COURT OF CIVIL APPEALS' OPINION VACATED; TRIAL COURT'S JUDGMENT REVERSED; CAUSE REMANDED.

Lavender, Opala, Kauger, Edmondson, Taylor, Colbert, JJ., concur.

Watt, C.J., concurs in result.

Winchester, V.C.J., Hargrave, J., dissent.

FOOTNOTES

1 The nursing home also relies on Ballard v. Muskogee Reg'l Med. Ctr., 238 F.3d 1250 (10th Cir. 2001), for the proposition that "the Tenth Circuit Court of Appeals relied on McKennon v.

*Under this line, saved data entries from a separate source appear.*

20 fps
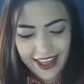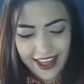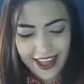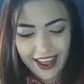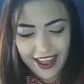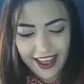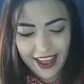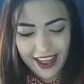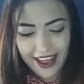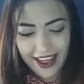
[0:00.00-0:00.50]

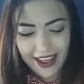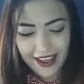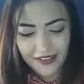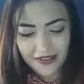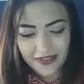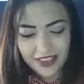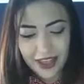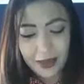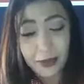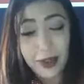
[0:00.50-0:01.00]

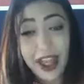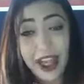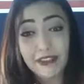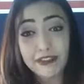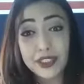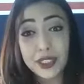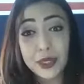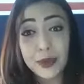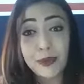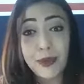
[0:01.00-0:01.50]
Then we
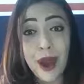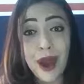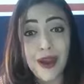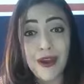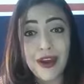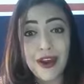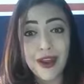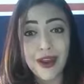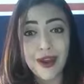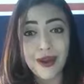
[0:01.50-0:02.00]
have
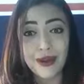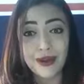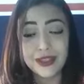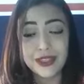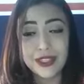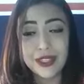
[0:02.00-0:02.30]
tomorrow.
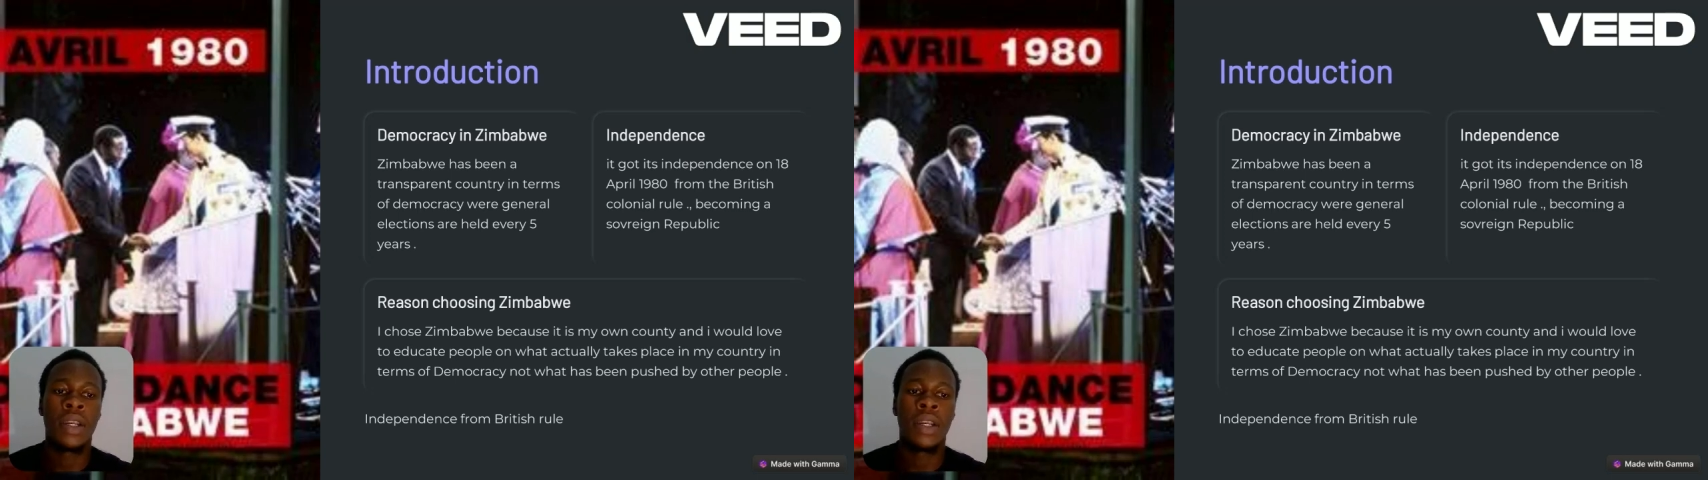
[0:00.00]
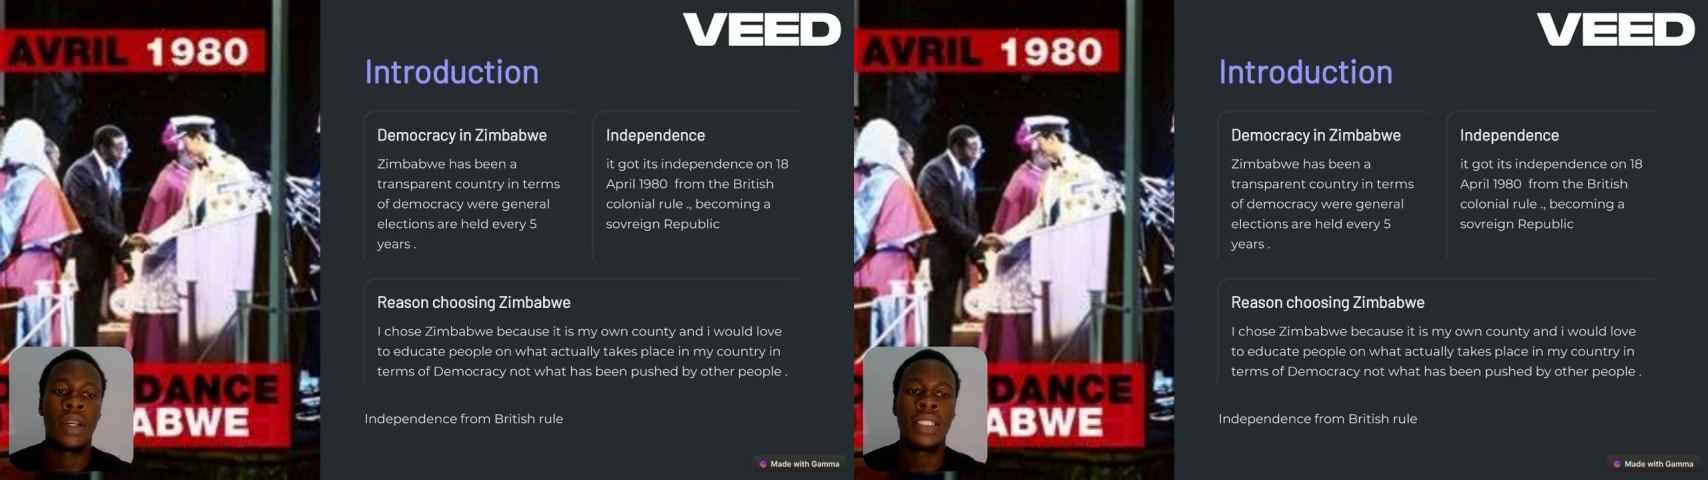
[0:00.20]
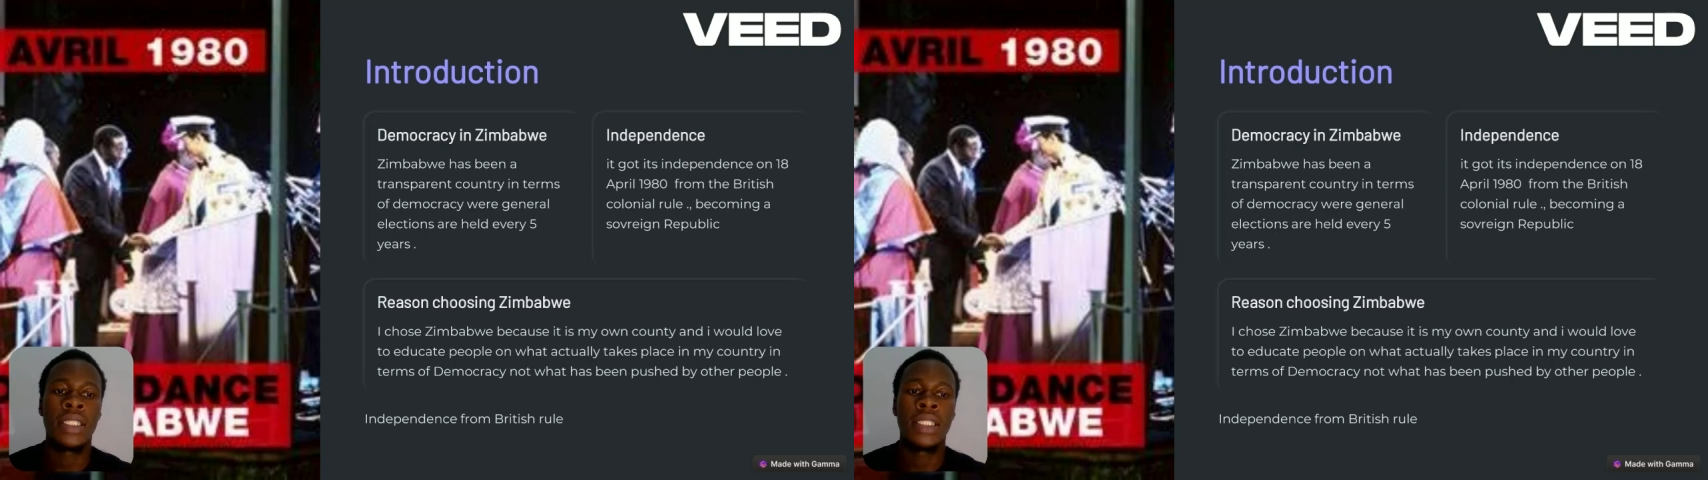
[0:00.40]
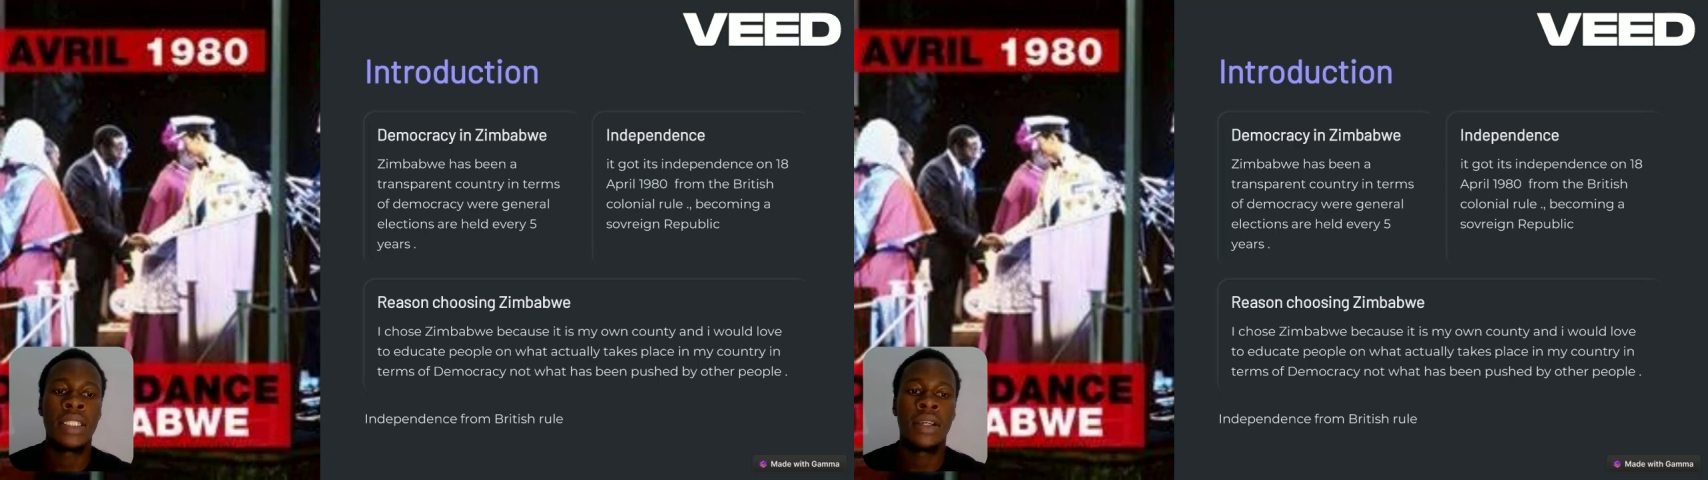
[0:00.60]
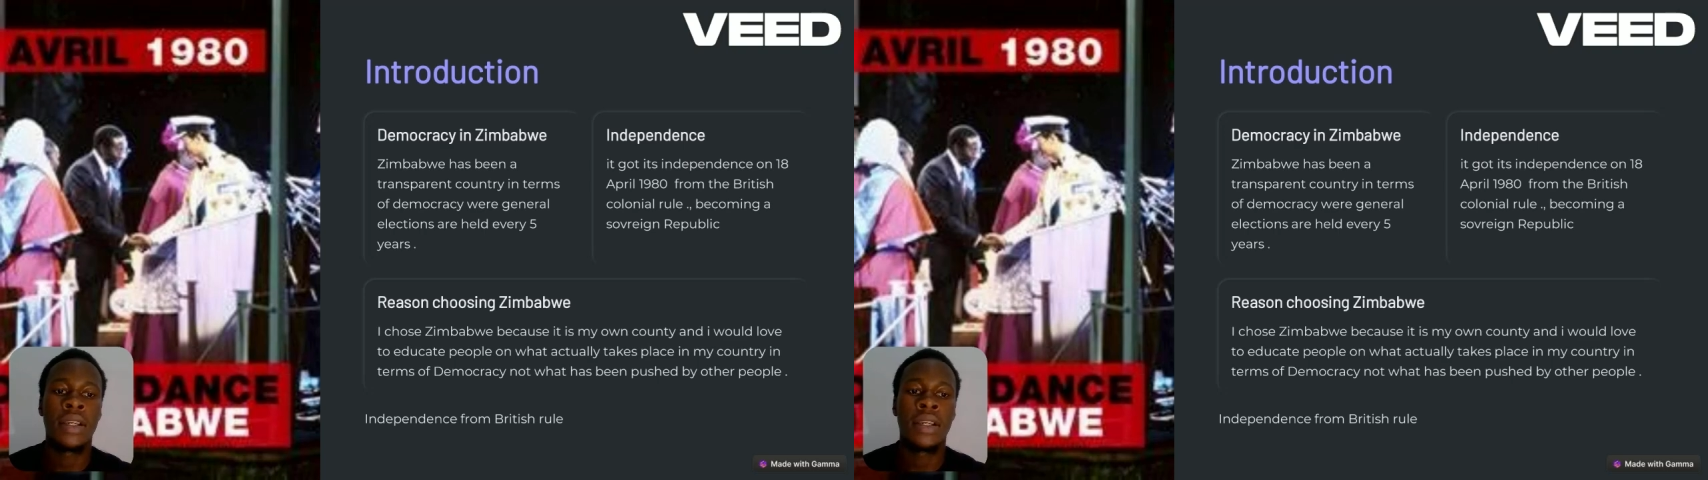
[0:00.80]

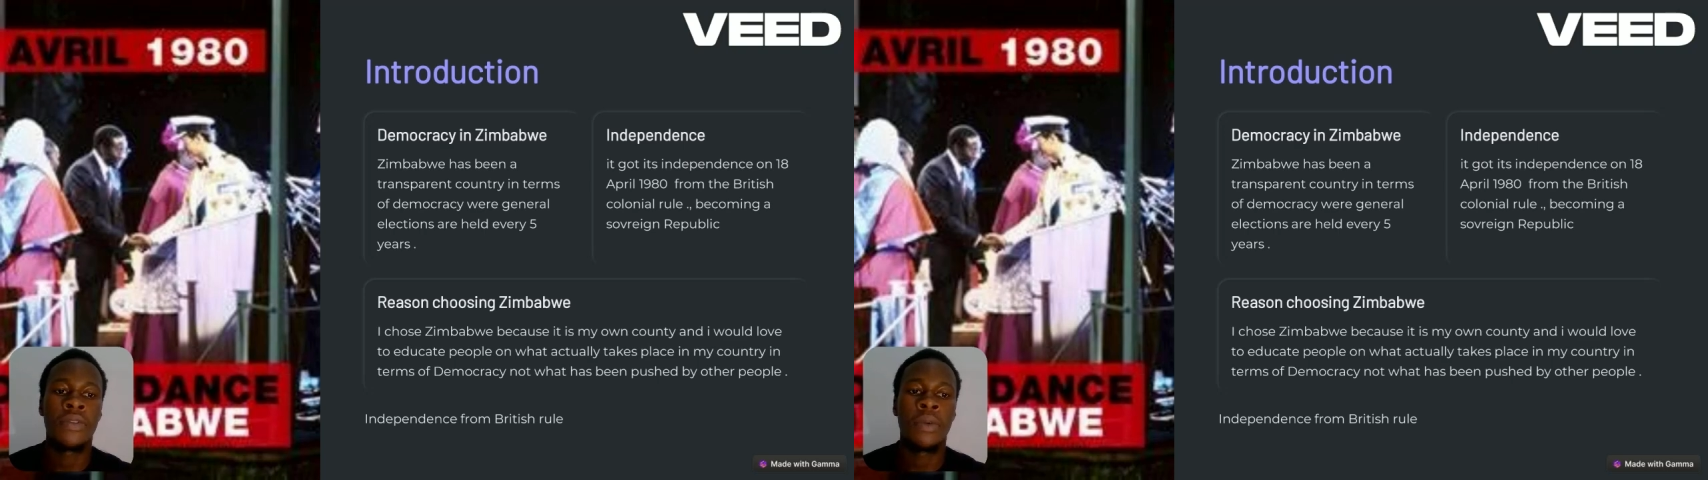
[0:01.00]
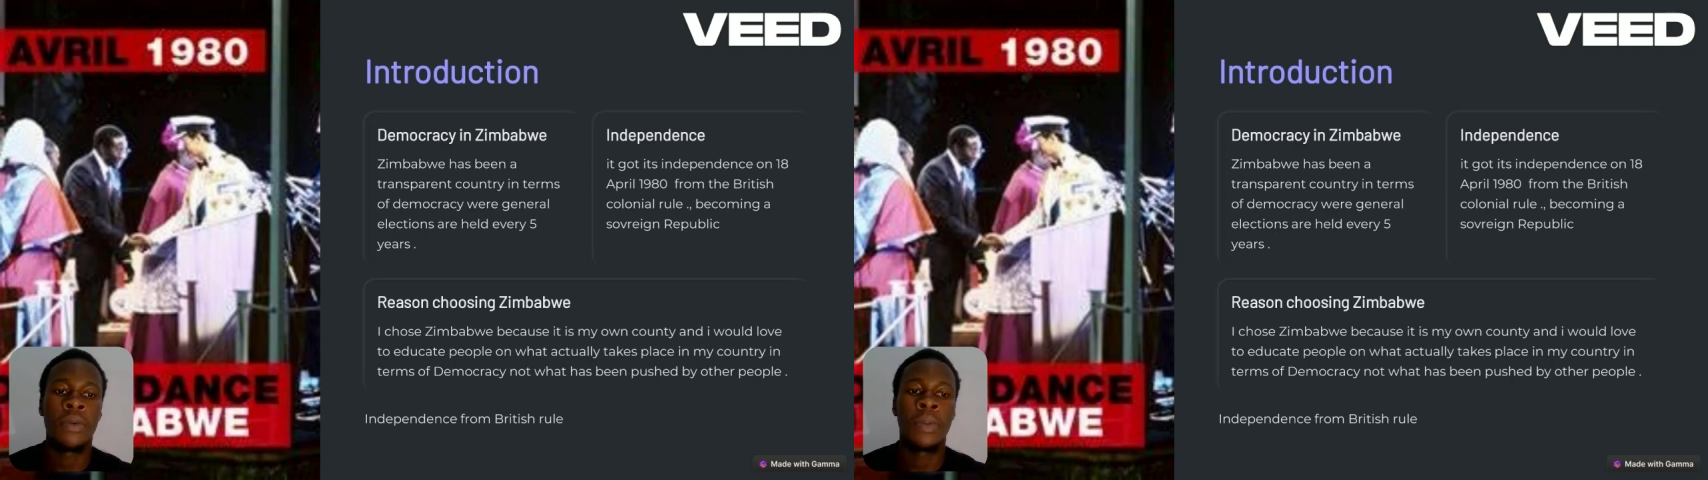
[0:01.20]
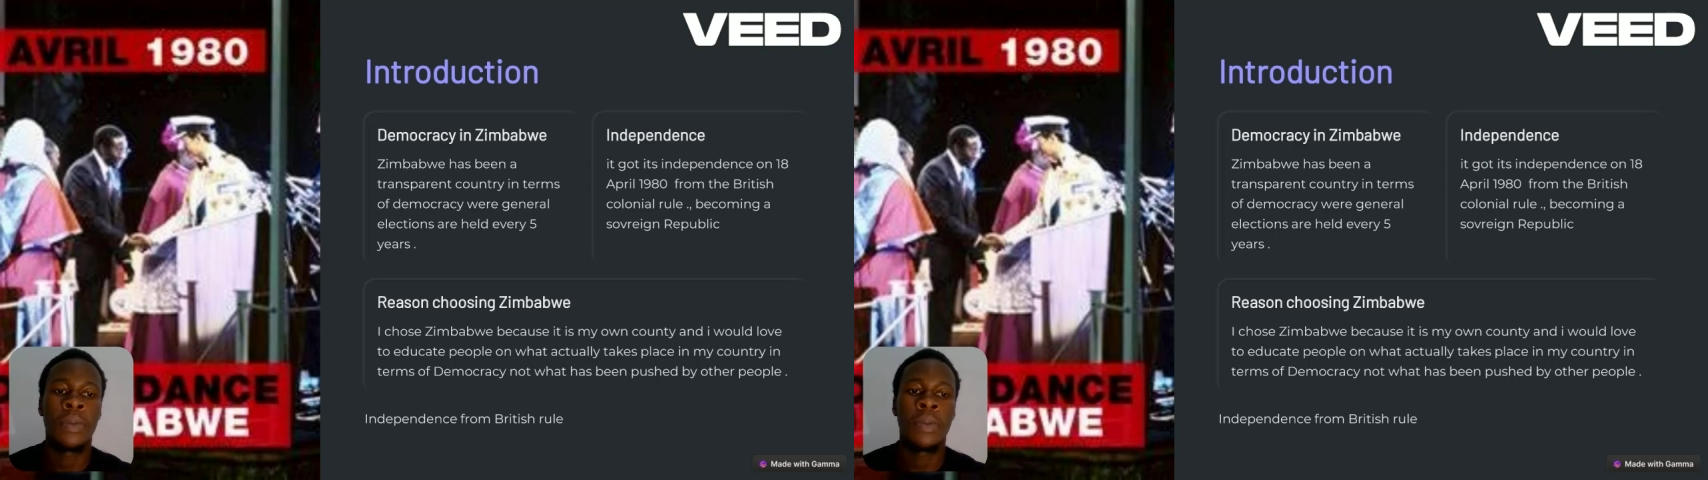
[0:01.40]
1980 from the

Nashville Banner Publishing Co. to find that the Hospital had established to the satisfaction of the jury what the court called the 'anyway' defense, that is, that the Hospital would have terminated the plaintiff for poor work performance regardless of her exercise of free speech right." A reading of Ballard, a mixed-motive case, not an after-acquired evidence doctrine case, shows that the court relied on McKennon, in reaching its decision on whether a "front pay" award was appropriate. Ballard, 238 F.3d at 1254.

The nursing home also relies on Pratt v. Okla. Dept. of Agric., 1983 OK CIV APP 5, 661 P.2d 533, which has no precedential value. See Oklahoma Supreme Court Rules, rule 1.200, 12 O.S.2001, ch. 15, app.